═════ Data listing
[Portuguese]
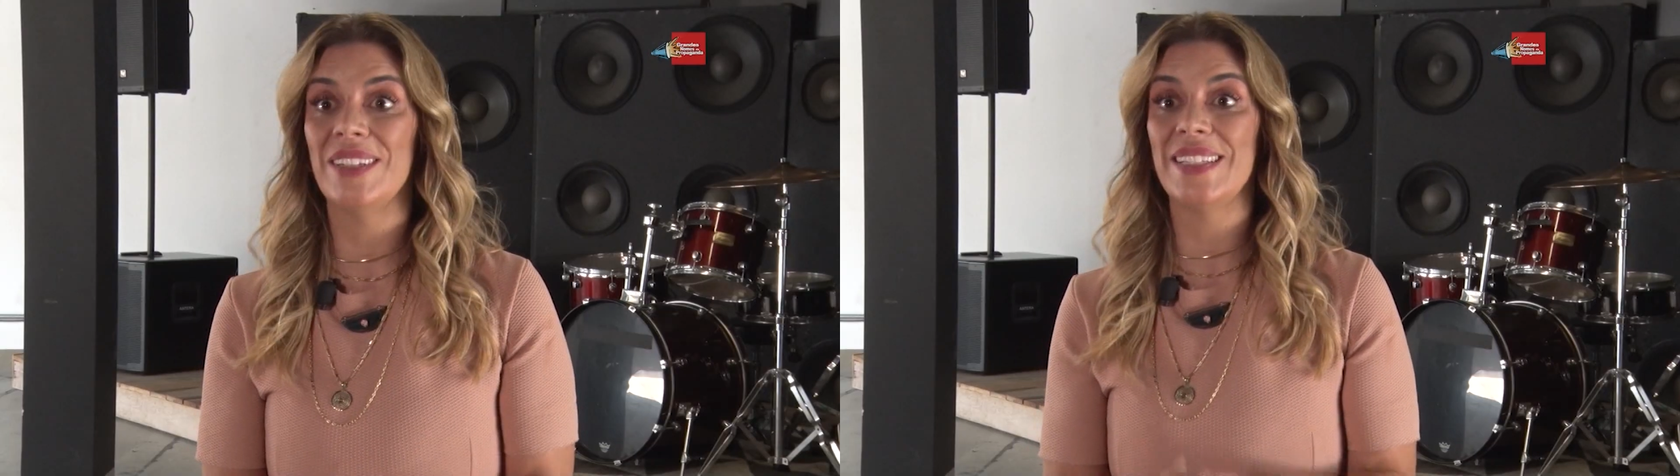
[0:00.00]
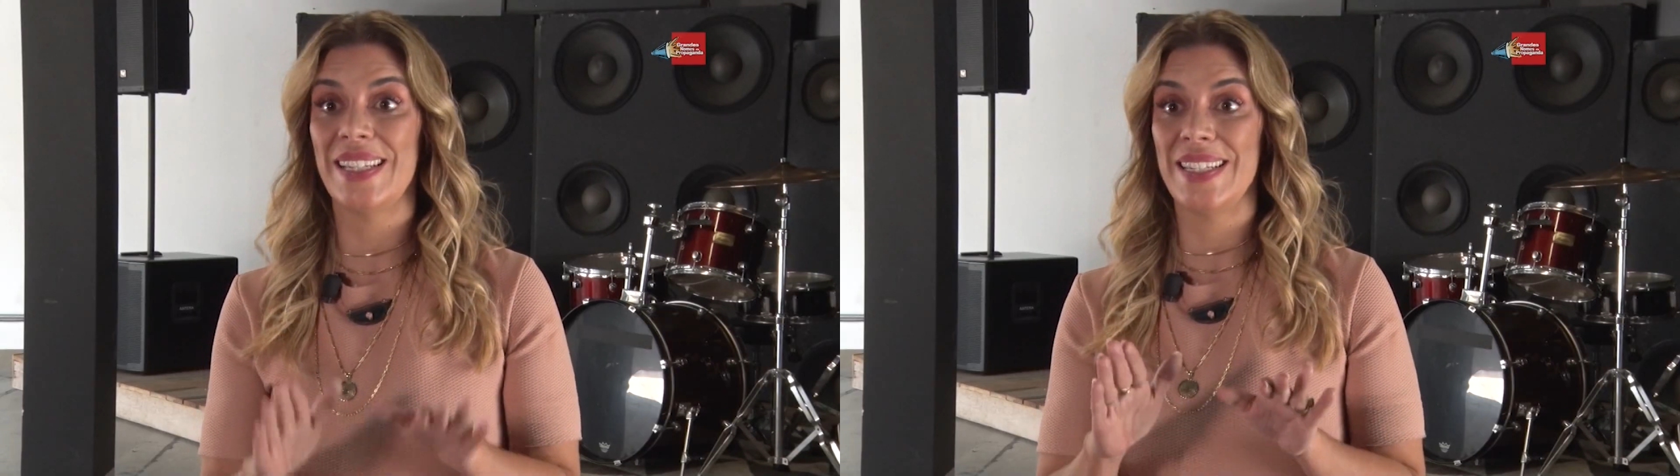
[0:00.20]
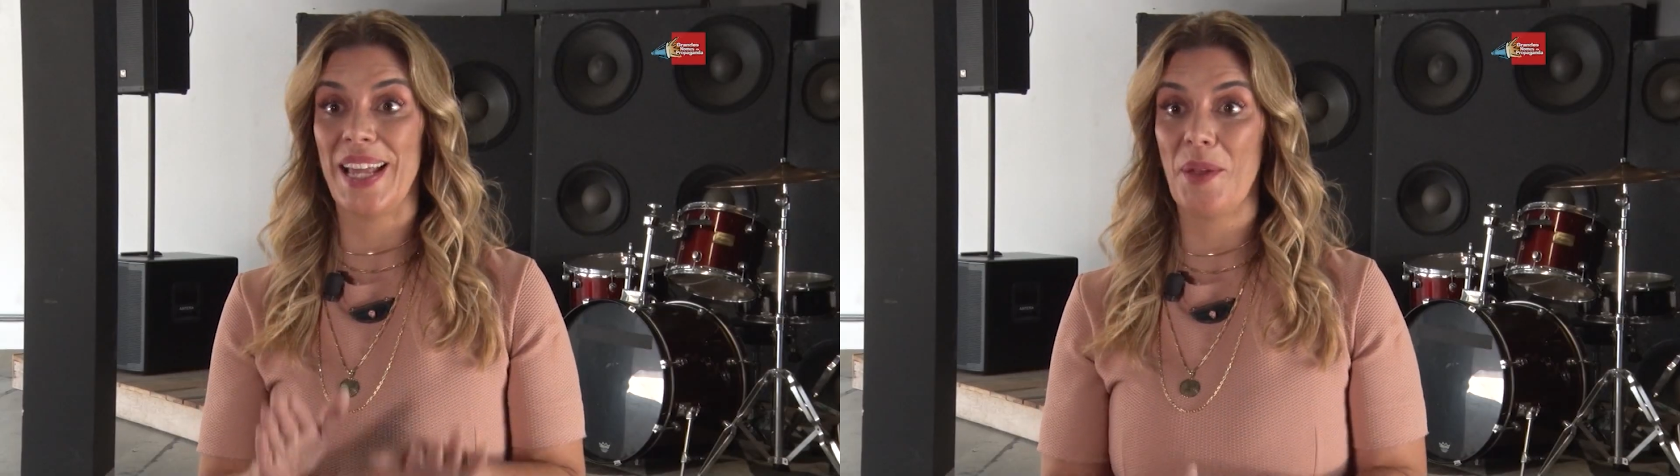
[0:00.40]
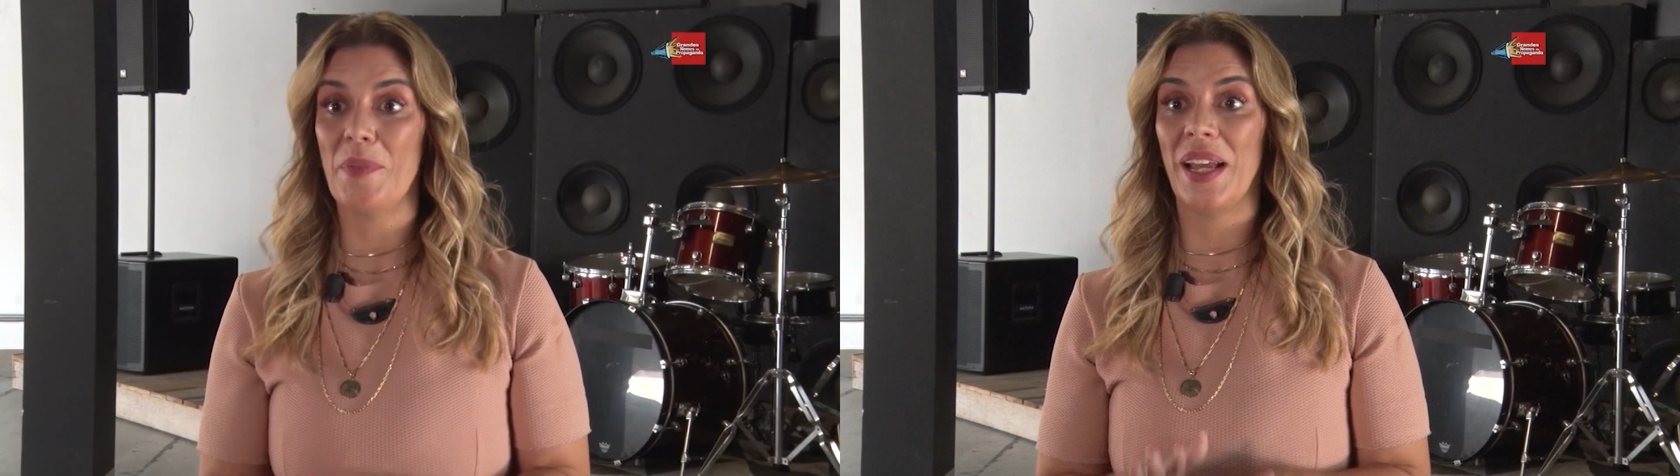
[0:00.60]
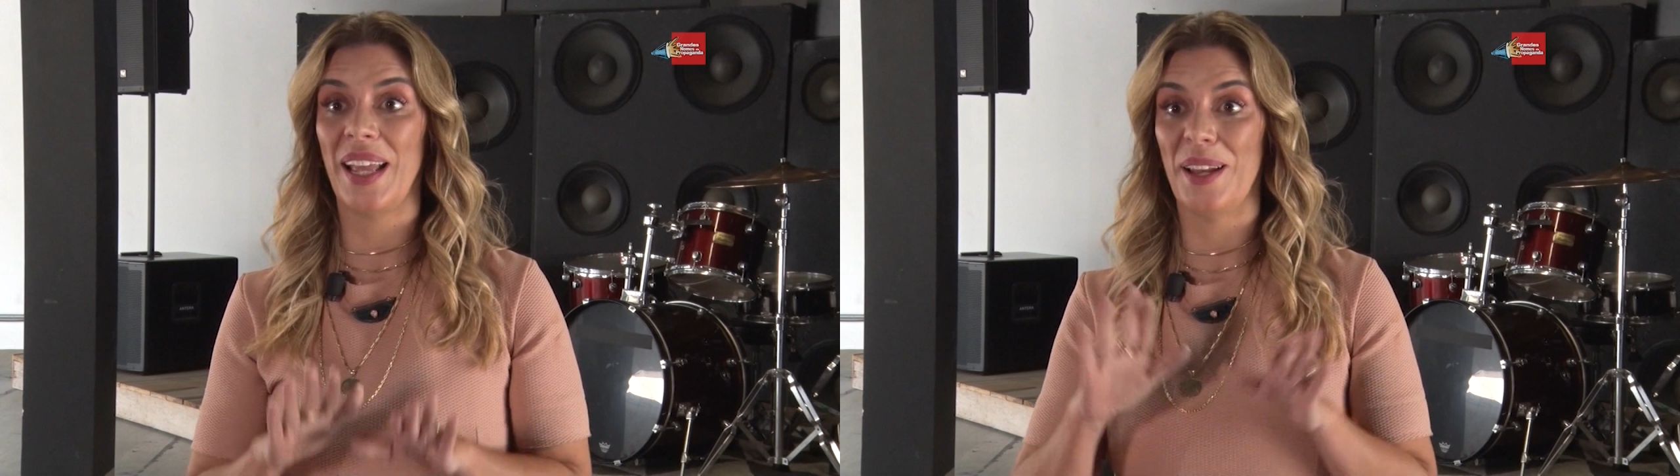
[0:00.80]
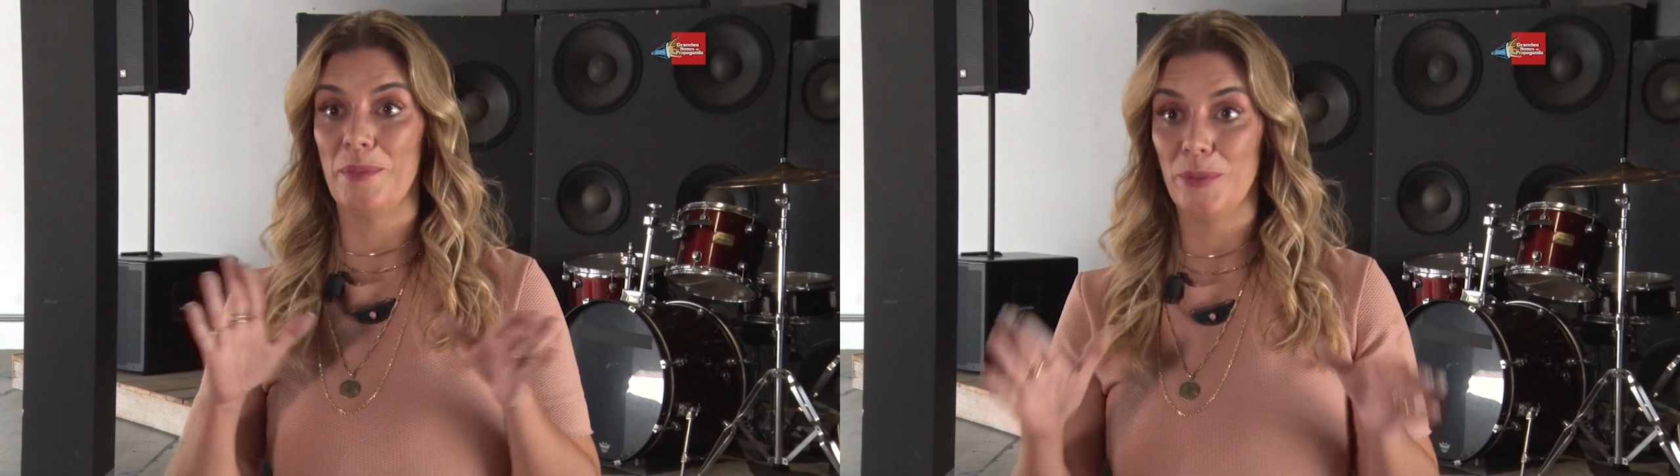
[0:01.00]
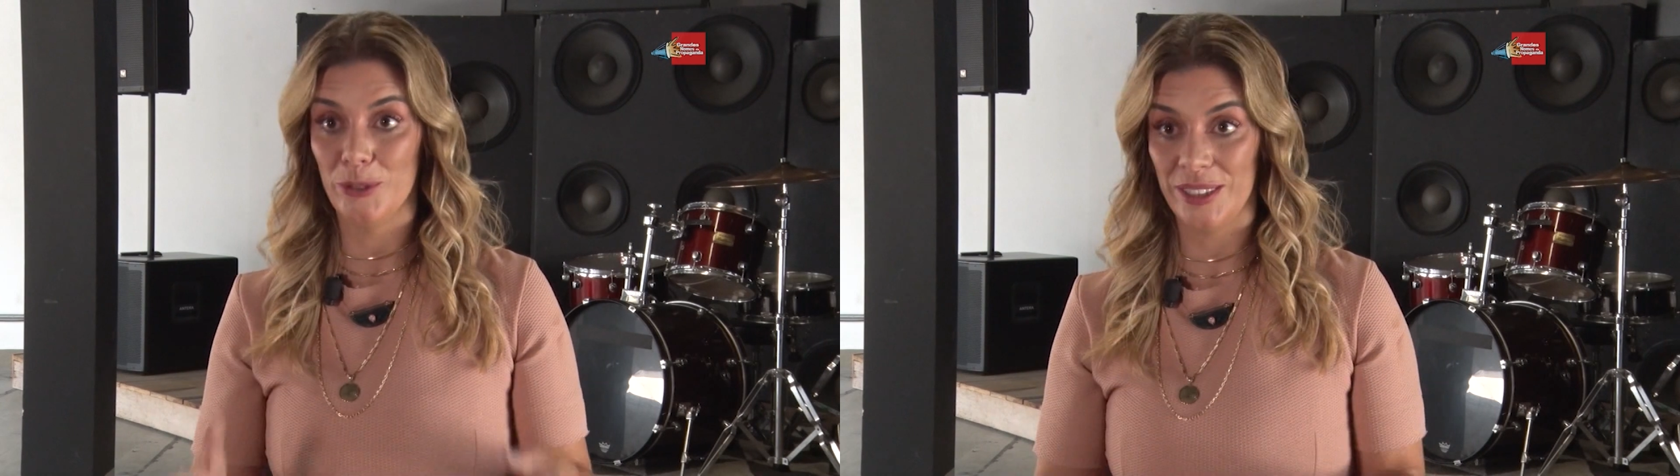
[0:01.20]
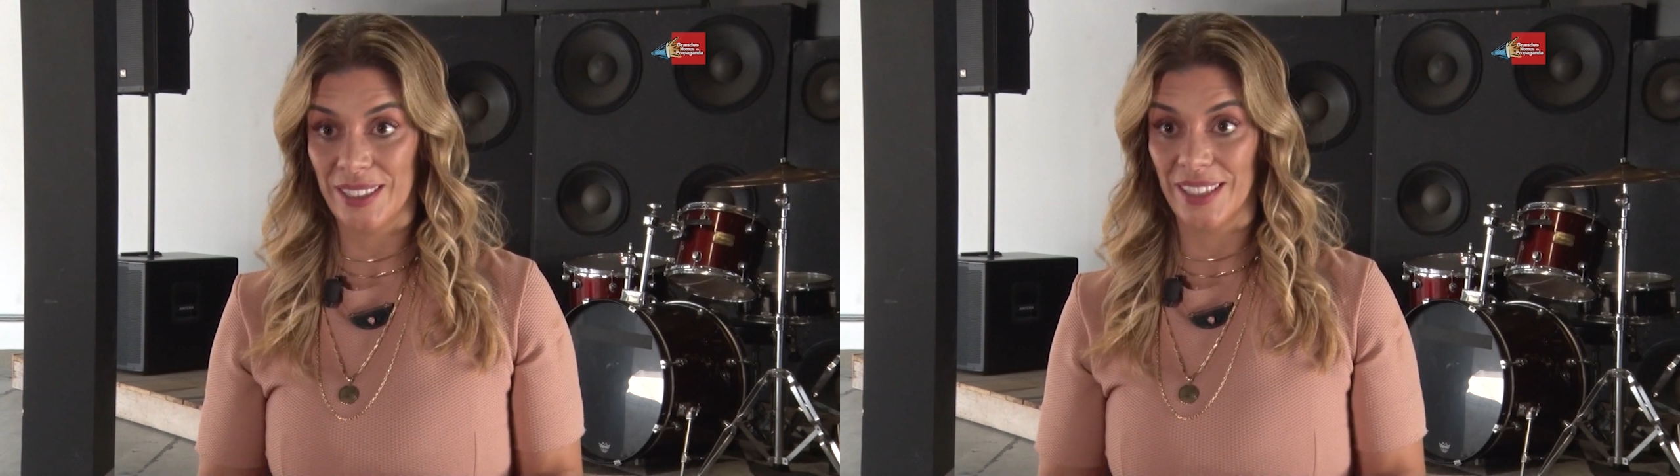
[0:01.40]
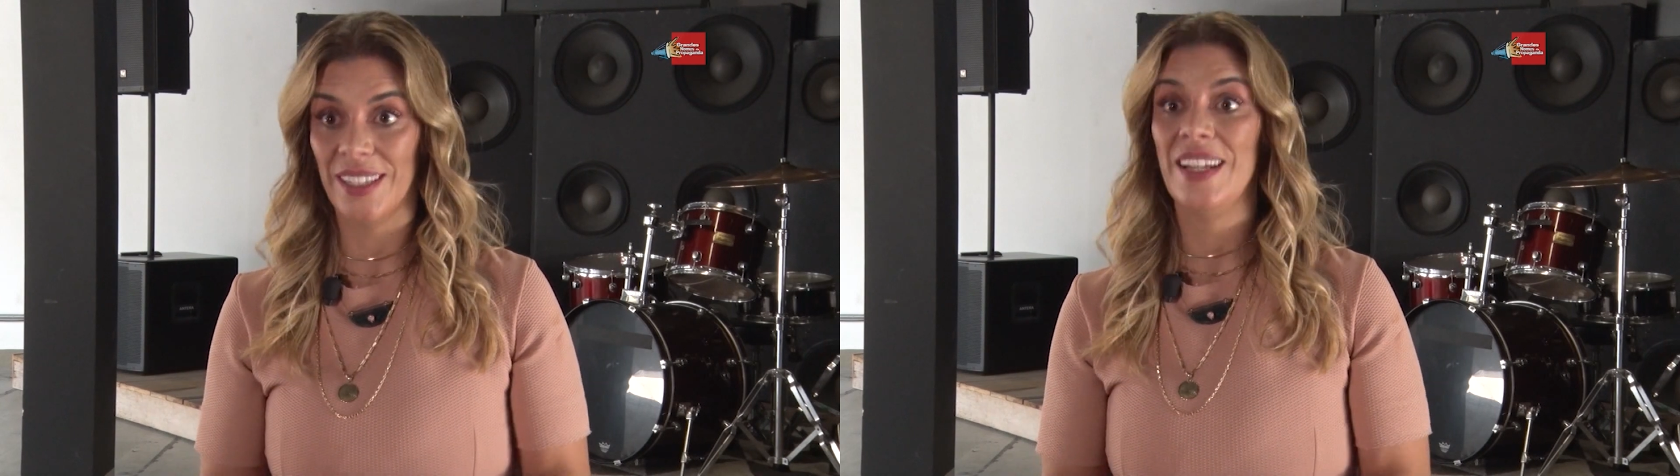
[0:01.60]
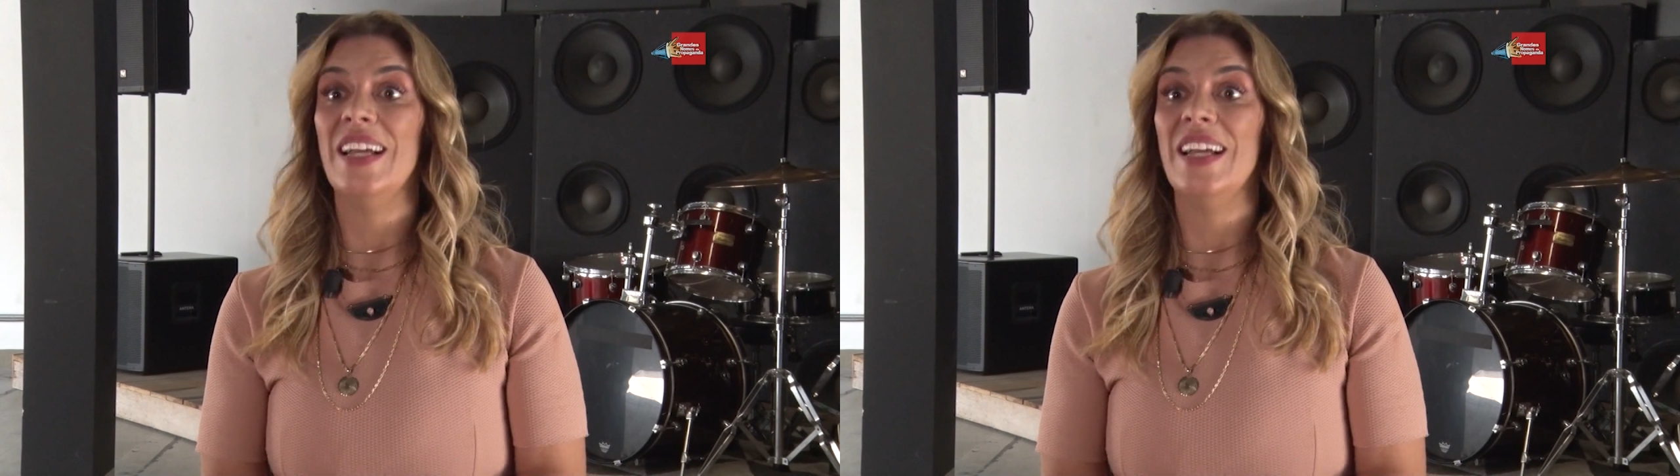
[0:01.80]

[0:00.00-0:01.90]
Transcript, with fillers: vai ser sempre aquela música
══════════
→ **Task description**: I would like the material above returned exactly as it stands, without its pictures.

→ **Solution**:
[Portuguese]
[0:00.00]
[0:00.20]
[0:00.40]
[0:00.60]
[0:00.80]
[0:01.00]
[0:01.20]
[0:01.40]
[0:01.60]
[0:01.80]

[0:00.00-0:01.90]
Transcript, with fillers: vai ser sempre aquela música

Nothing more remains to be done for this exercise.